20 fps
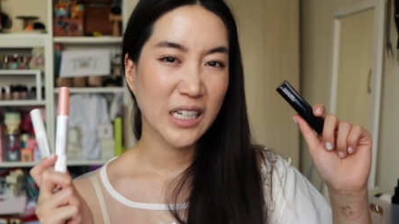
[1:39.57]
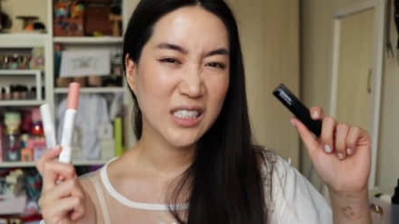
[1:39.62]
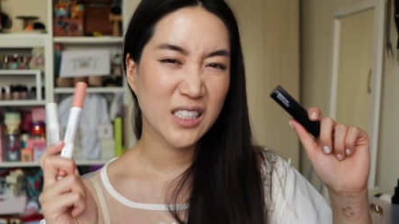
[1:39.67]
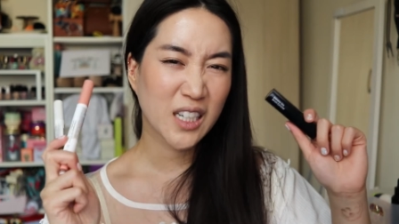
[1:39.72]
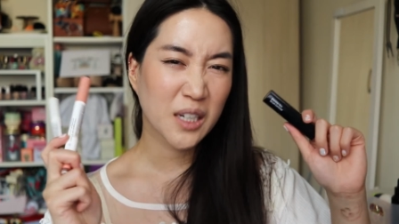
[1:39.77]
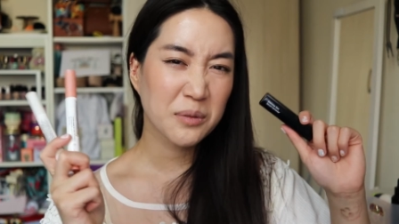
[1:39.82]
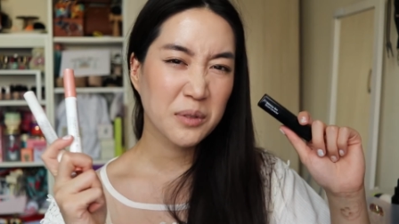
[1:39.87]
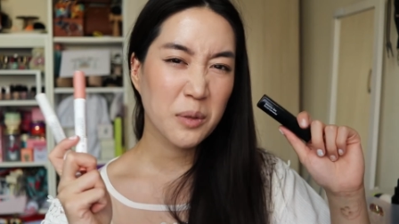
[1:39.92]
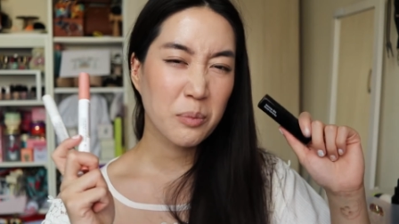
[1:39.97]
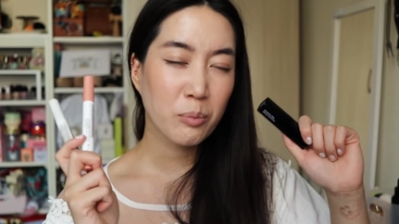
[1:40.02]
in
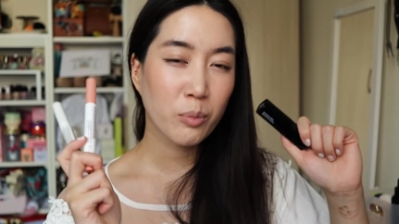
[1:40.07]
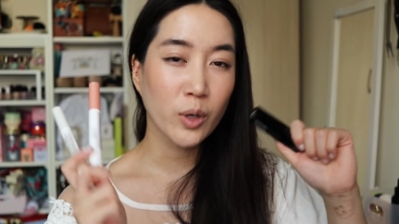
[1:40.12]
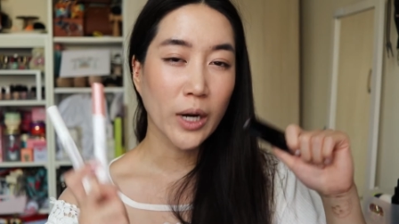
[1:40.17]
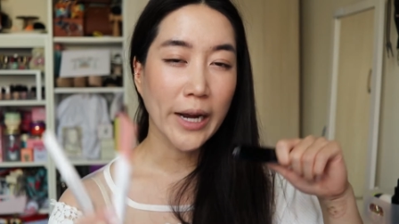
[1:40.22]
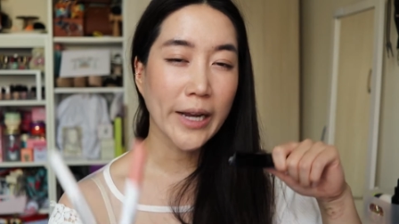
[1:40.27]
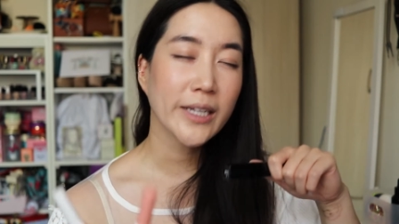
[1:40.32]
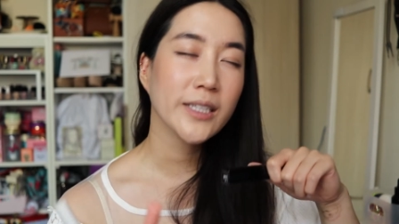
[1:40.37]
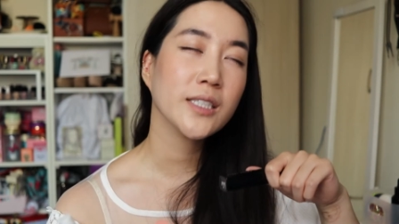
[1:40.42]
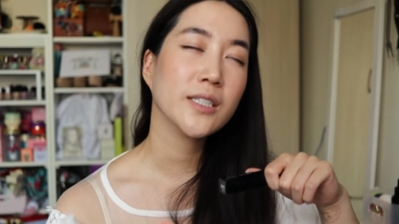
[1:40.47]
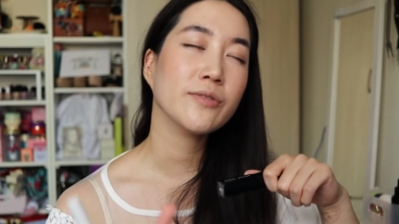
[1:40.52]
terms of
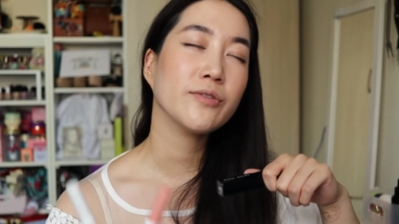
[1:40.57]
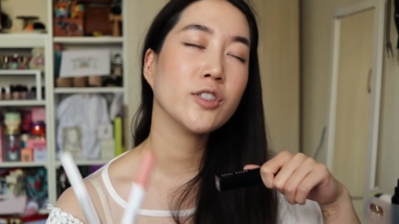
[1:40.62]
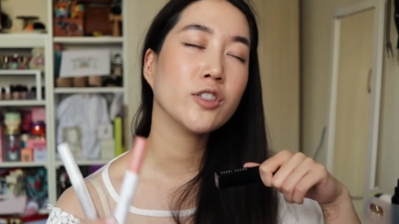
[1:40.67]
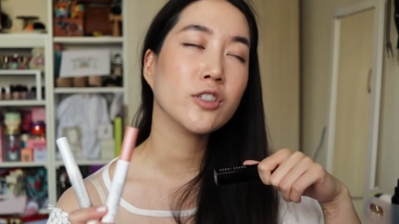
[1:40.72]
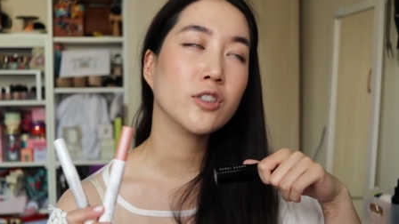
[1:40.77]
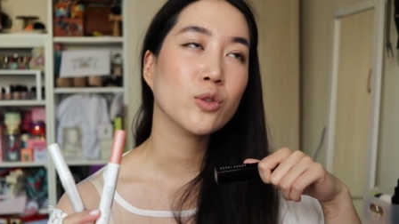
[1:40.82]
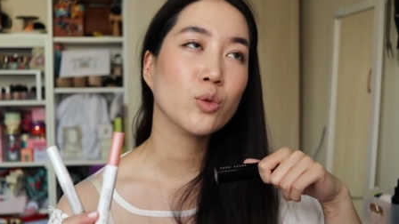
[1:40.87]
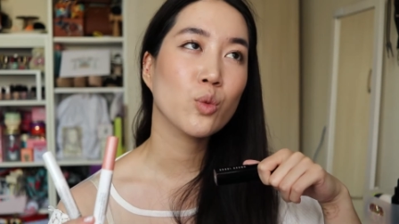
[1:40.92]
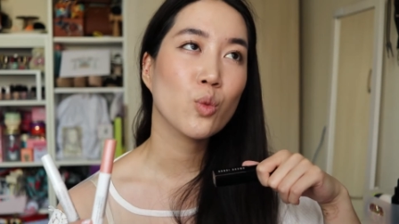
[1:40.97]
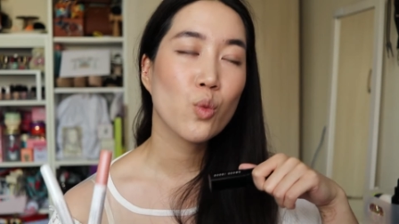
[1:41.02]
price, if you
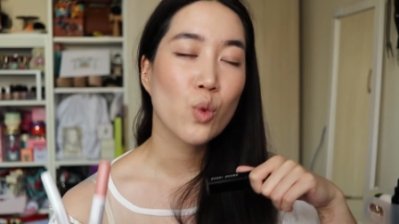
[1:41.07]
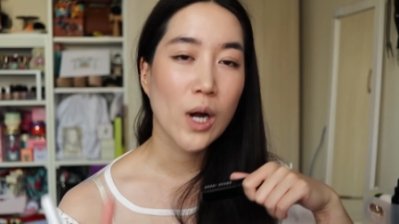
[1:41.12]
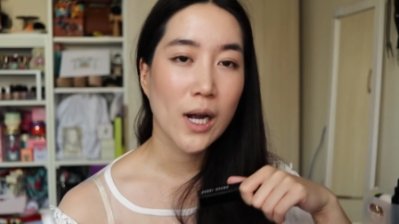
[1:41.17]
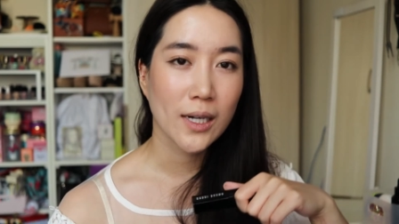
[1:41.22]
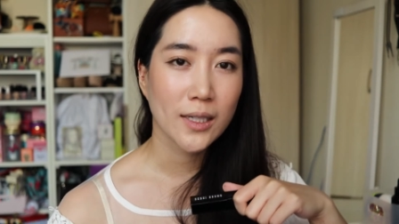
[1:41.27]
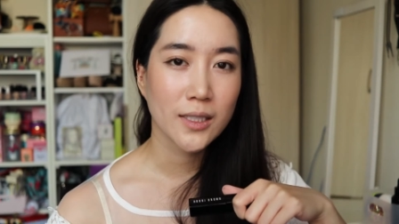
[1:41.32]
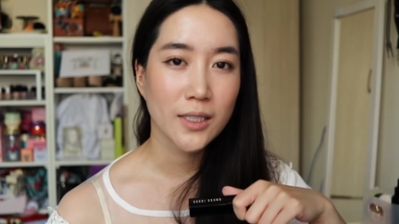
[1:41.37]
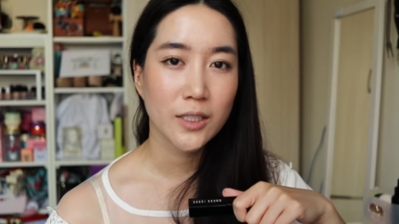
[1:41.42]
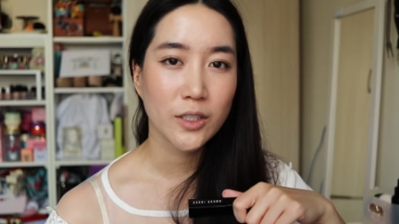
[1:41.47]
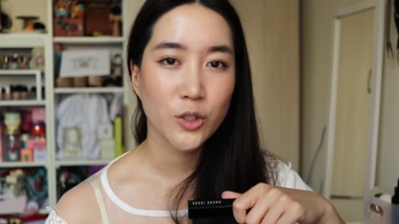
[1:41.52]
just
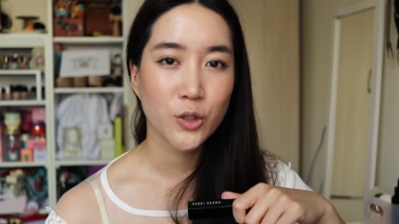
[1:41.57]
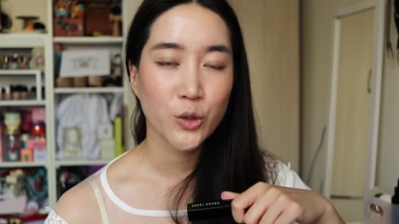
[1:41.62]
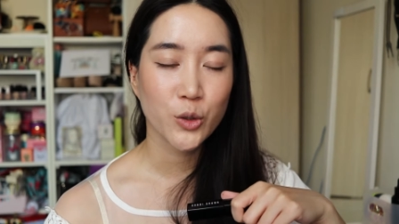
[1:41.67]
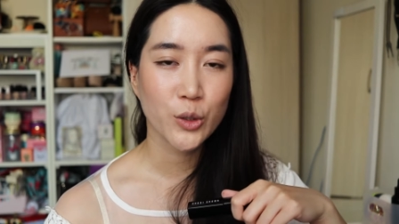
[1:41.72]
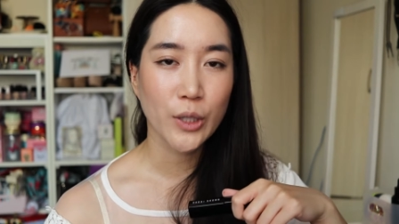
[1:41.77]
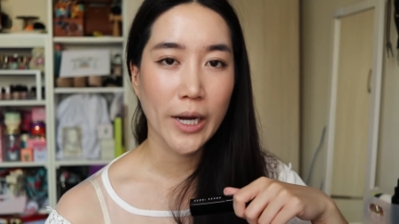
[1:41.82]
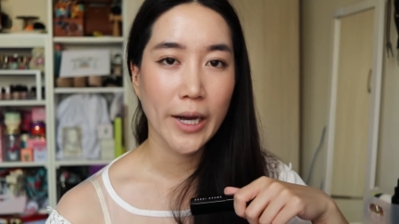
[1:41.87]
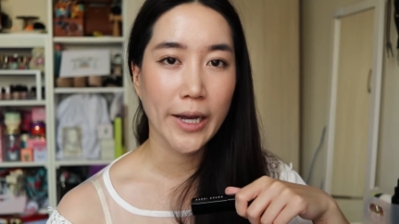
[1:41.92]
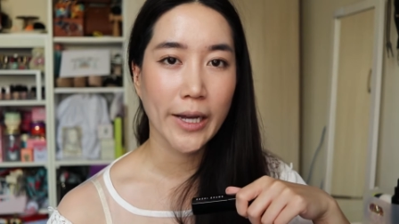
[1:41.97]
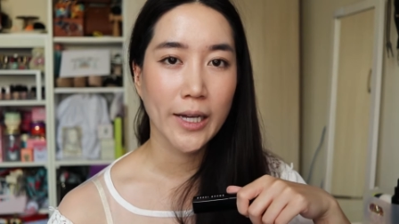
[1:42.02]
wanted to
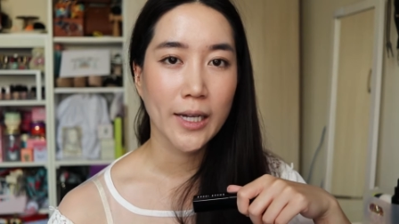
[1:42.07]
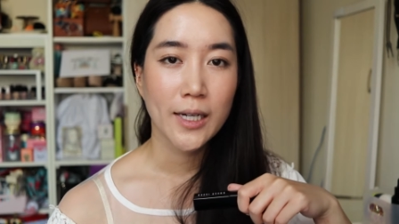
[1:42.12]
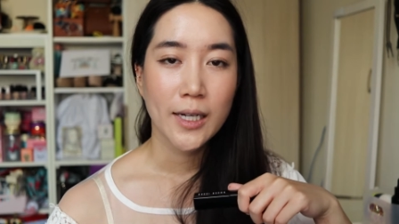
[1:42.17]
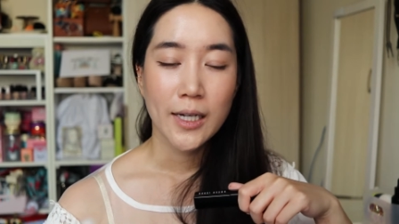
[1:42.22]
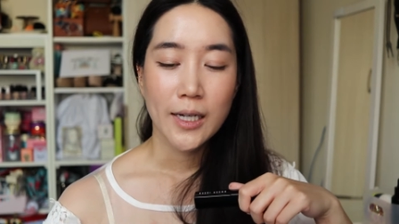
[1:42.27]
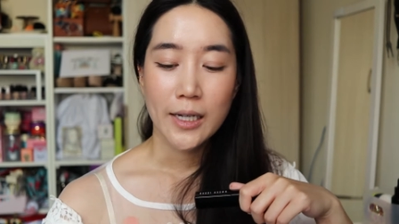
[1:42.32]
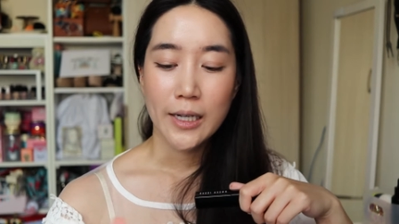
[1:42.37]
try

-- -- --

**WORK REQUEST**
Go through the entries above and output them exactly, without pictures.

**COMPLETED EXERCISE**
20 fps
[1:39.57]
[1:39.62]
[1:39.67]
[1:39.72]
[1:39.77]
[1:39.82]
[1:39.87]
[1:39.92]
[1:39.97]
[1:40.02]
in
[1:40.07]
[1:40.12]
[1:40.17]
[1:40.22]
[1:40.27]
[1:40.32]
[1:40.37]
[1:40.42]
[1:40.47]
[1:40.52]
terms of
[1:40.57]
[1:40.62]
[1:40.67]
[1:40.72]
[1:40.77]
[1:40.82]
[1:40.87]
[1:40.92]
[1:40.97]
[1:41.02]
price, if you
[1:41.07]
[1:41.12]
[1:41.17]
[1:41.22]
[1:41.27]
[1:41.32]
[1:41.37]
[1:41.42]
[1:41.47]
[1:41.52]
just
[1:41.57]
[1:41.62]
[1:41.67]
[1:41.72]
[1:41.77]
[1:41.82]
[1:41.87]
[1:41.92]
[1:41.97]
[1:42.02]
wanted to
[1:42.07]
[1:42.12]
[1:42.17]
[1:42.22]
[1:42.27]
[1:42.32]
[1:42.37]
try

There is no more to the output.